Your task is to restate the listing word for word without the pictures.

►

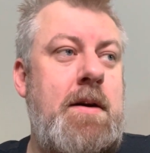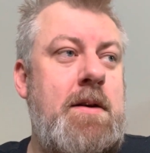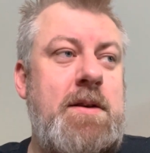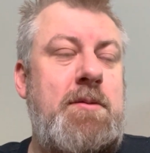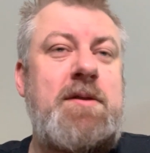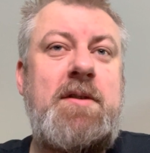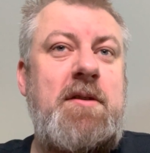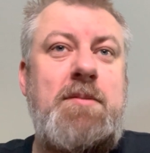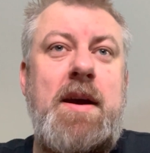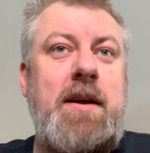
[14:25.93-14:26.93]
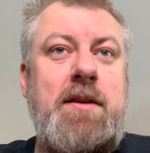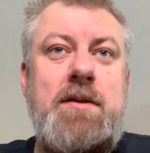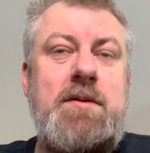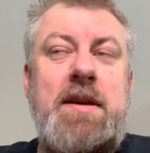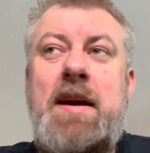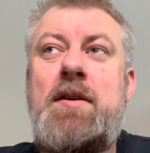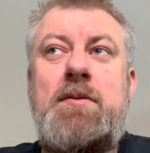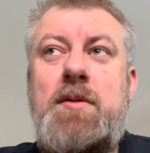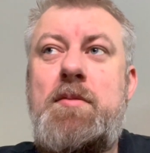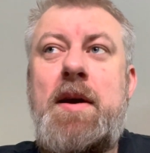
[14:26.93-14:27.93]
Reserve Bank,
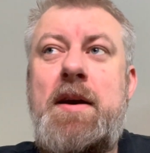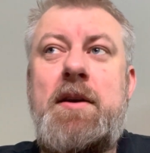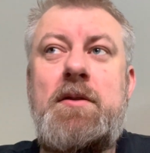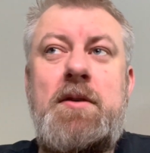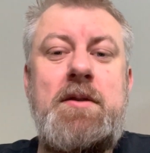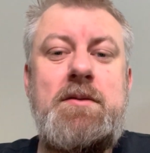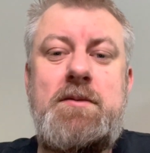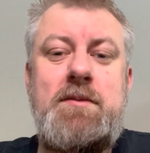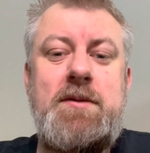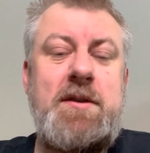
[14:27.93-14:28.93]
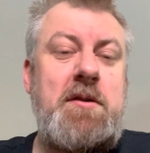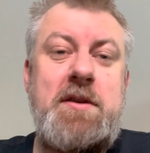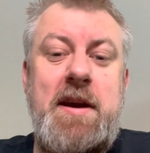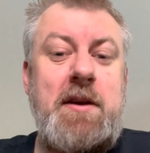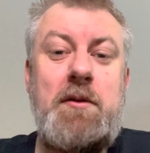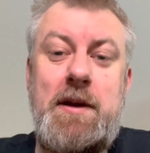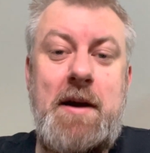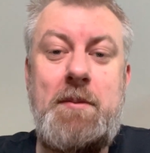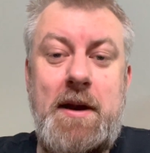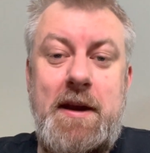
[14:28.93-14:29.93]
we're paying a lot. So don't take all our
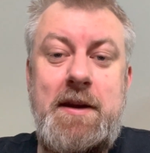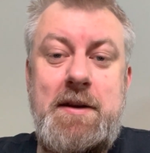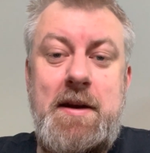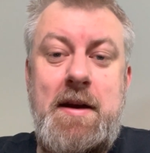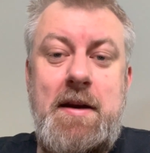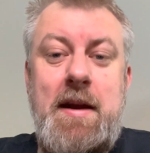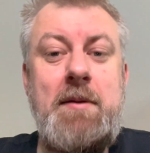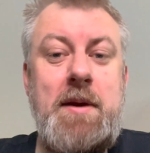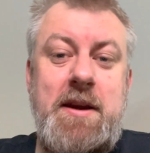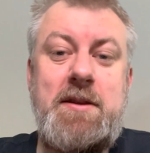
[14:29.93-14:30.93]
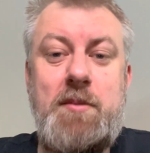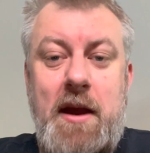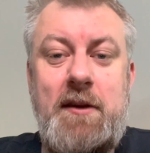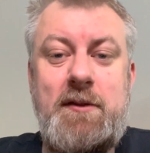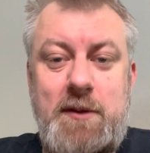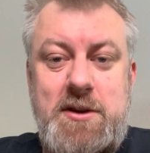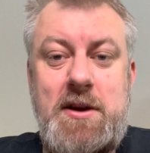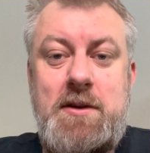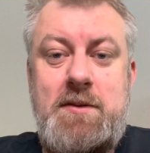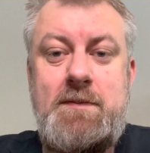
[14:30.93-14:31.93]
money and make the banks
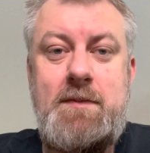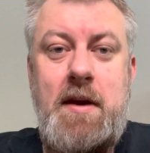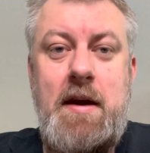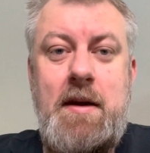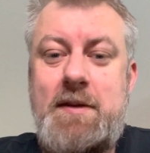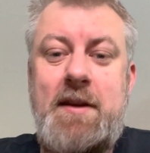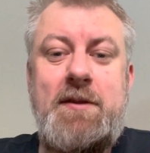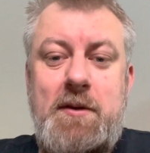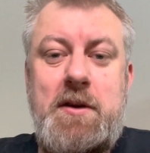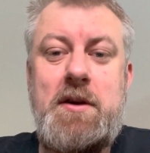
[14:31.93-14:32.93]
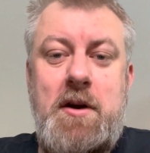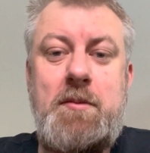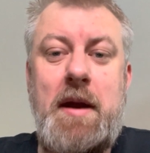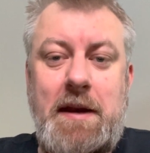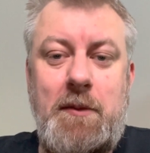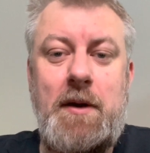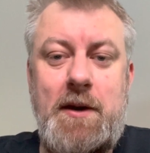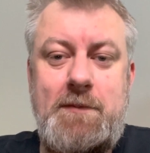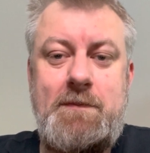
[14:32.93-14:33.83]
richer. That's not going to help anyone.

◄

• **Written response**
[14:25.93-14:26.93]
[14:26.93-14:27.93]
Reserve Bank,
[14:27.93-14:28.93]
[14:28.93-14:29.93]
we're paying a lot. So don't take all our
[14:29.93-14:30.93]
[14:30.93-14:31.93]
money and make the banks
[14:31.93-14:32.93]
[14:32.93-14:33.83]
richer. That's not going to help anyone.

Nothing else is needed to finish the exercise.